Tide and Tidal Currents in the Cape Verde Archipelago.

The hydrography and oceanography in deep ocean areas are expensive if based only upon fieldwork and, as a result, countries with smaller financial resources have few data from in situ measurements. This work aims to contribute to demonstrate that based on little local information it is possible to increase our knowledge through the use of numerical models. This paper describes a study of the tidal propagation in the Cape Verde Islands region and the currents induced by the tide assesses the importance of the wind for the circulation using the numerical model MOHID in a two-dimensional mode. The bathymetric data were extracted from the database of NASA SRTM 30 (Shuttle Radar Topography Mission) and the coast line was extracted from the database of NGDC (National Geophysical Data Center).
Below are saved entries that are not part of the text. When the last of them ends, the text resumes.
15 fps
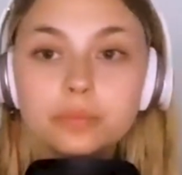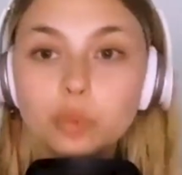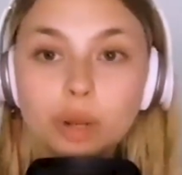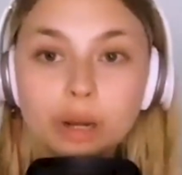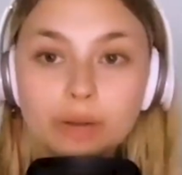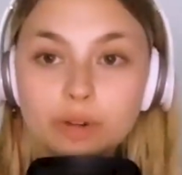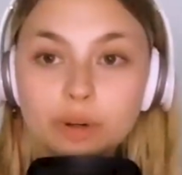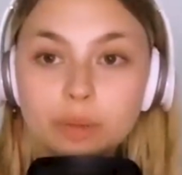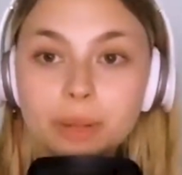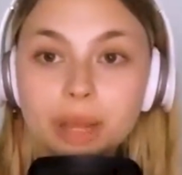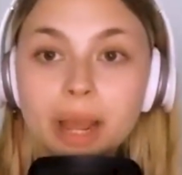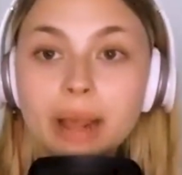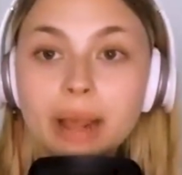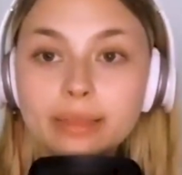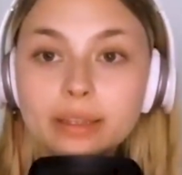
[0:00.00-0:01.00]
whatever,
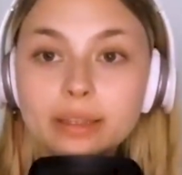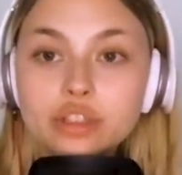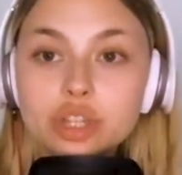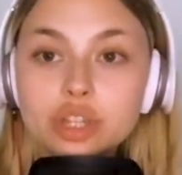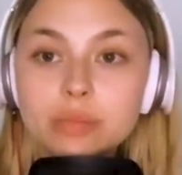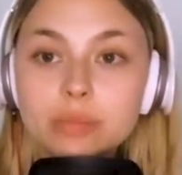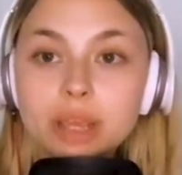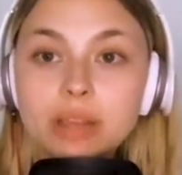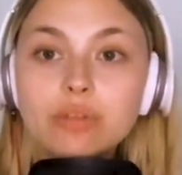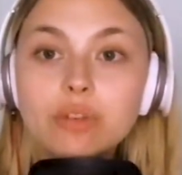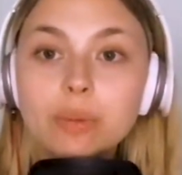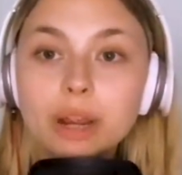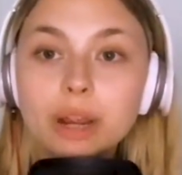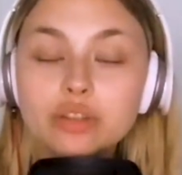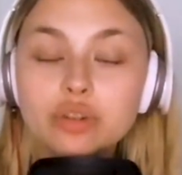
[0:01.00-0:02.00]
but I think she made
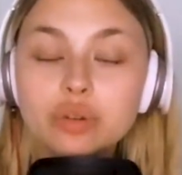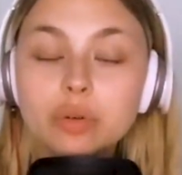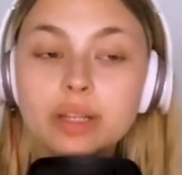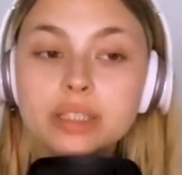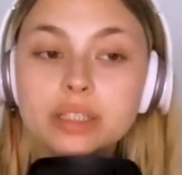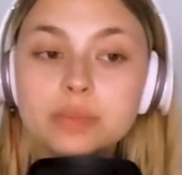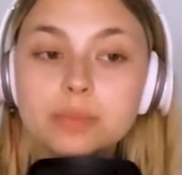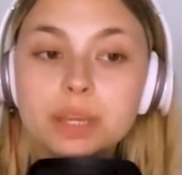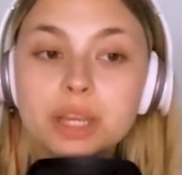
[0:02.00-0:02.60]
the right choice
The tide along the oceanic boundary of the model was imposed using the results from the FES2004 model and the wind was imposed using the GFS (Global Forecasting System) meteorological model results. The modeling system is based on a regional scale model with a spatial step of 6 km (level 1) in which two models with a spatial step 3 km (level 2) were fitted to detail the results of the flow in shallower areas of greater morphological complexity where a 2D model and reproduce the effect of wind forcing. Comparison between computed and measured levels in a station located in Palmeira harbor, Sal Island – the only available measuring station - for the year 2000, shows that the model is able to represent the tide in this location. The model results also show that the currents in the shallower areas along and between islands are very sensitive to the atmospheric forcing, suggesting that this sensitivity may extend to zones of greater depth in the presence of vertical stratification. The residual circulation is the main product of this study with interest for coastal management. It is a completely new result, about which there was no information either from field work or from other models.